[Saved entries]
········
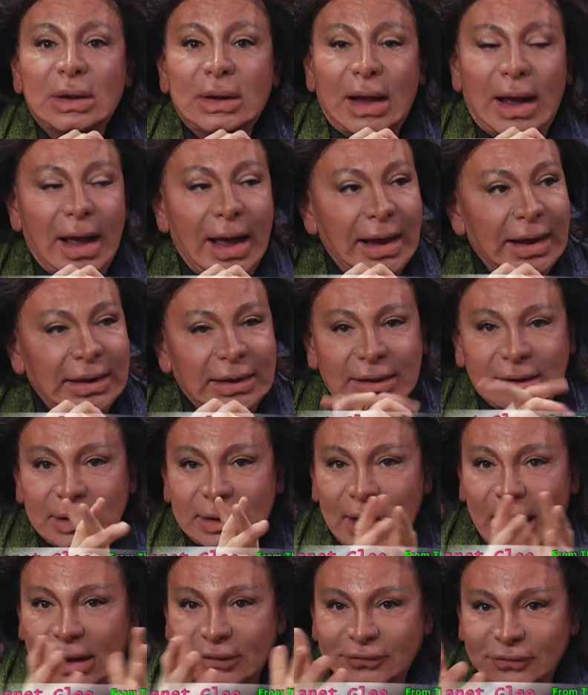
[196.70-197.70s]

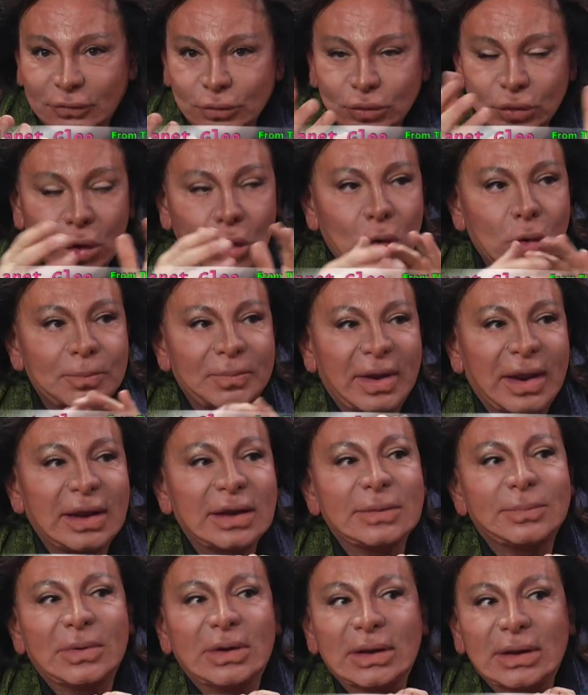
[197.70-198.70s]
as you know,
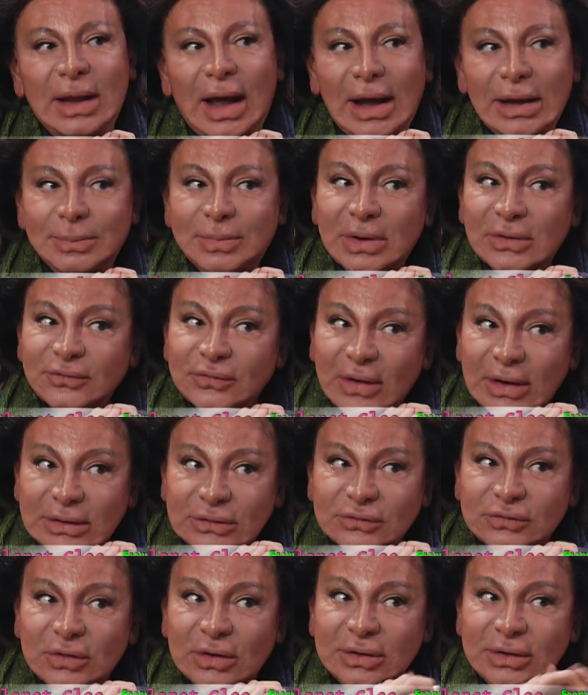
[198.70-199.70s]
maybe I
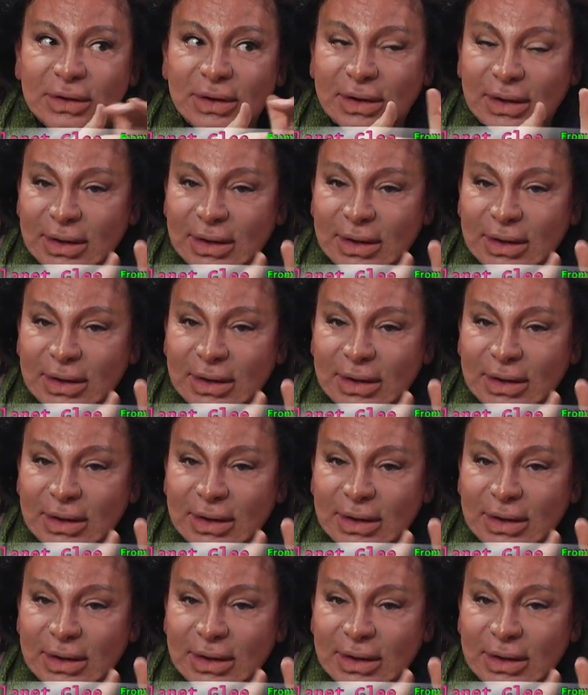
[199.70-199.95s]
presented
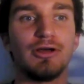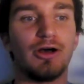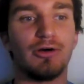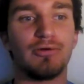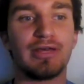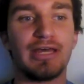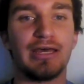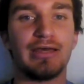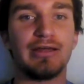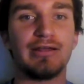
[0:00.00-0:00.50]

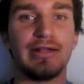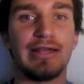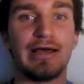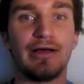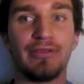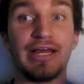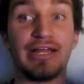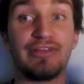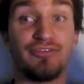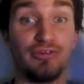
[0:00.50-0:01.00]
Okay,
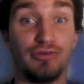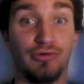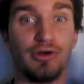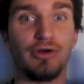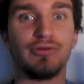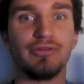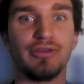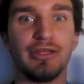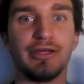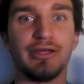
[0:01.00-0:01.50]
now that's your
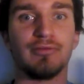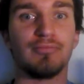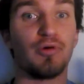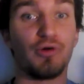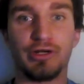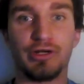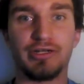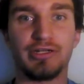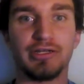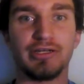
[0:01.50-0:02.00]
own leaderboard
········
> [Exercise description] Output the records above unchanged, minus their pictures.

> [Answer to the problem]
[196.70-197.70s]

[197.70-198.70s]
as you know,
[198.70-199.70s]
maybe I
[199.70-199.95s]
presented
[0:00.00-0:00.50]

[0:00.50-0:01.00]
Okay,
[0:01.00-0:01.50]
now that's your
[0:01.50-0:02.00]
own leaderboard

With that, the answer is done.